**EXERCISE**
Copy out the data word for word. The images are not part of the copy.

(Collected data)
= = = =
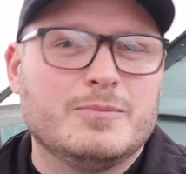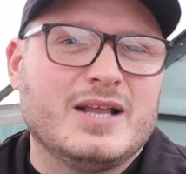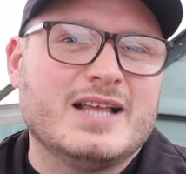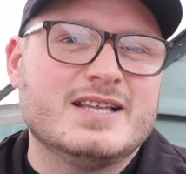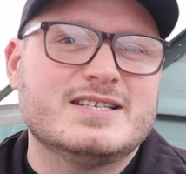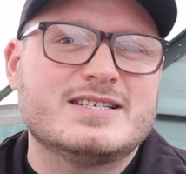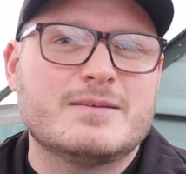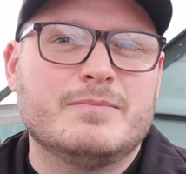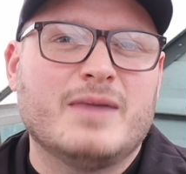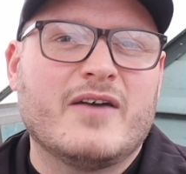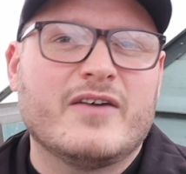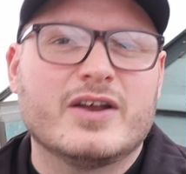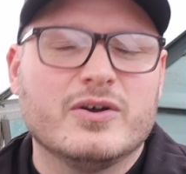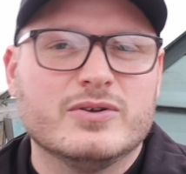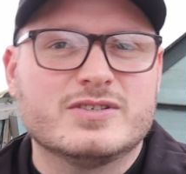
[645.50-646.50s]
plants,
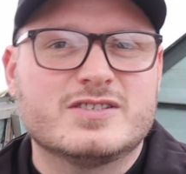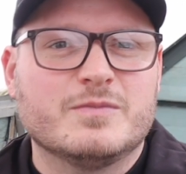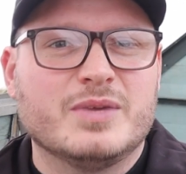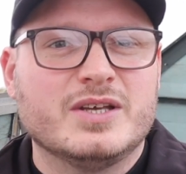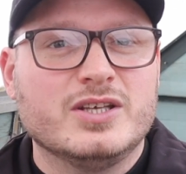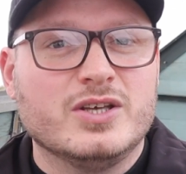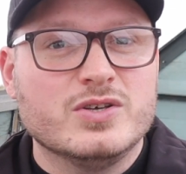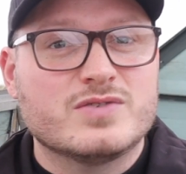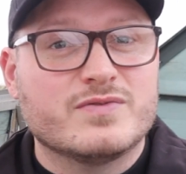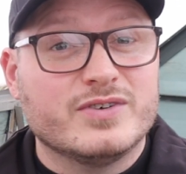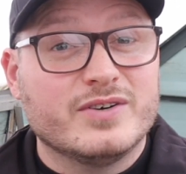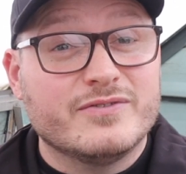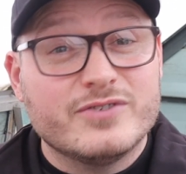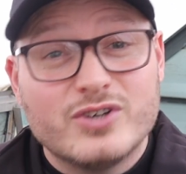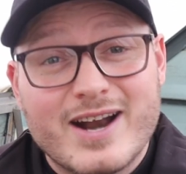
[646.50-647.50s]
marigolds have been used for
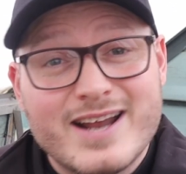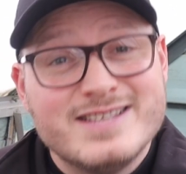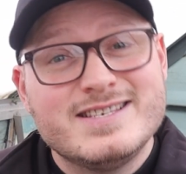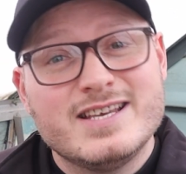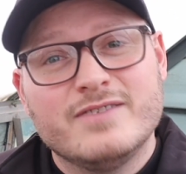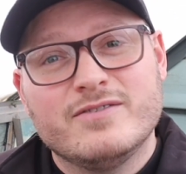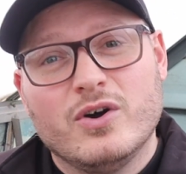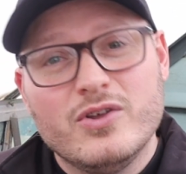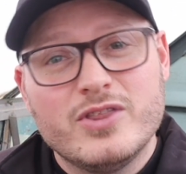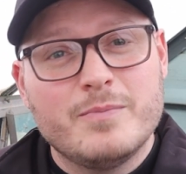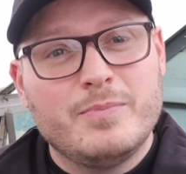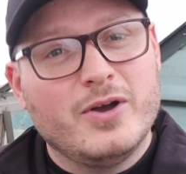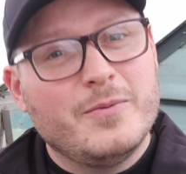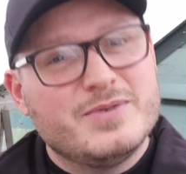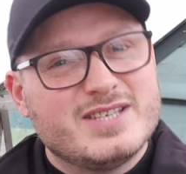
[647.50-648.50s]
a variety of other
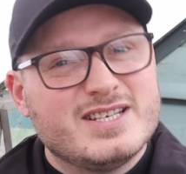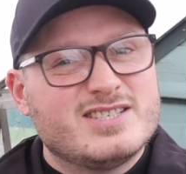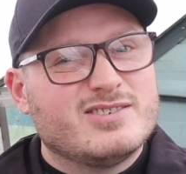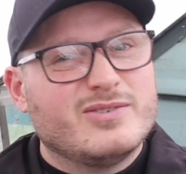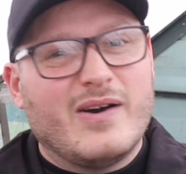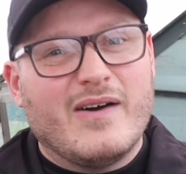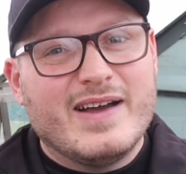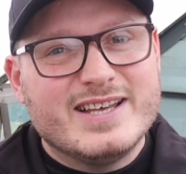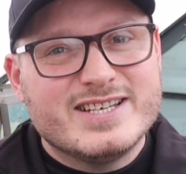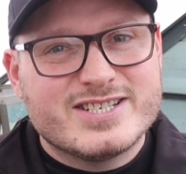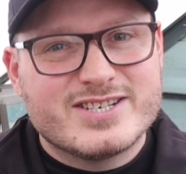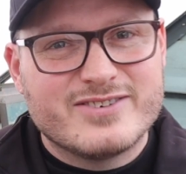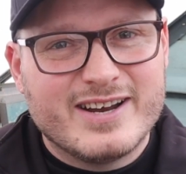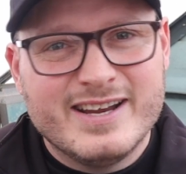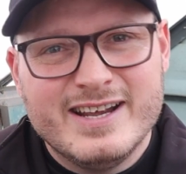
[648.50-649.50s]
purposes throughout
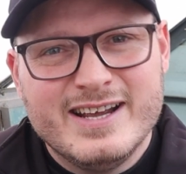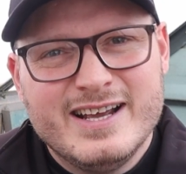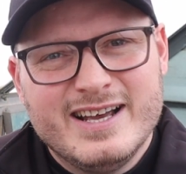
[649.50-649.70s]
history.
= = = =
**ANSWER TO THIS TASK**
[645.50-646.50s]
plants,
[646.50-647.50s]
marigolds have been used for
[647.50-648.50s]
a variety of other
[648.50-649.50s]
purposes throughout
[649.50-649.70s]
history.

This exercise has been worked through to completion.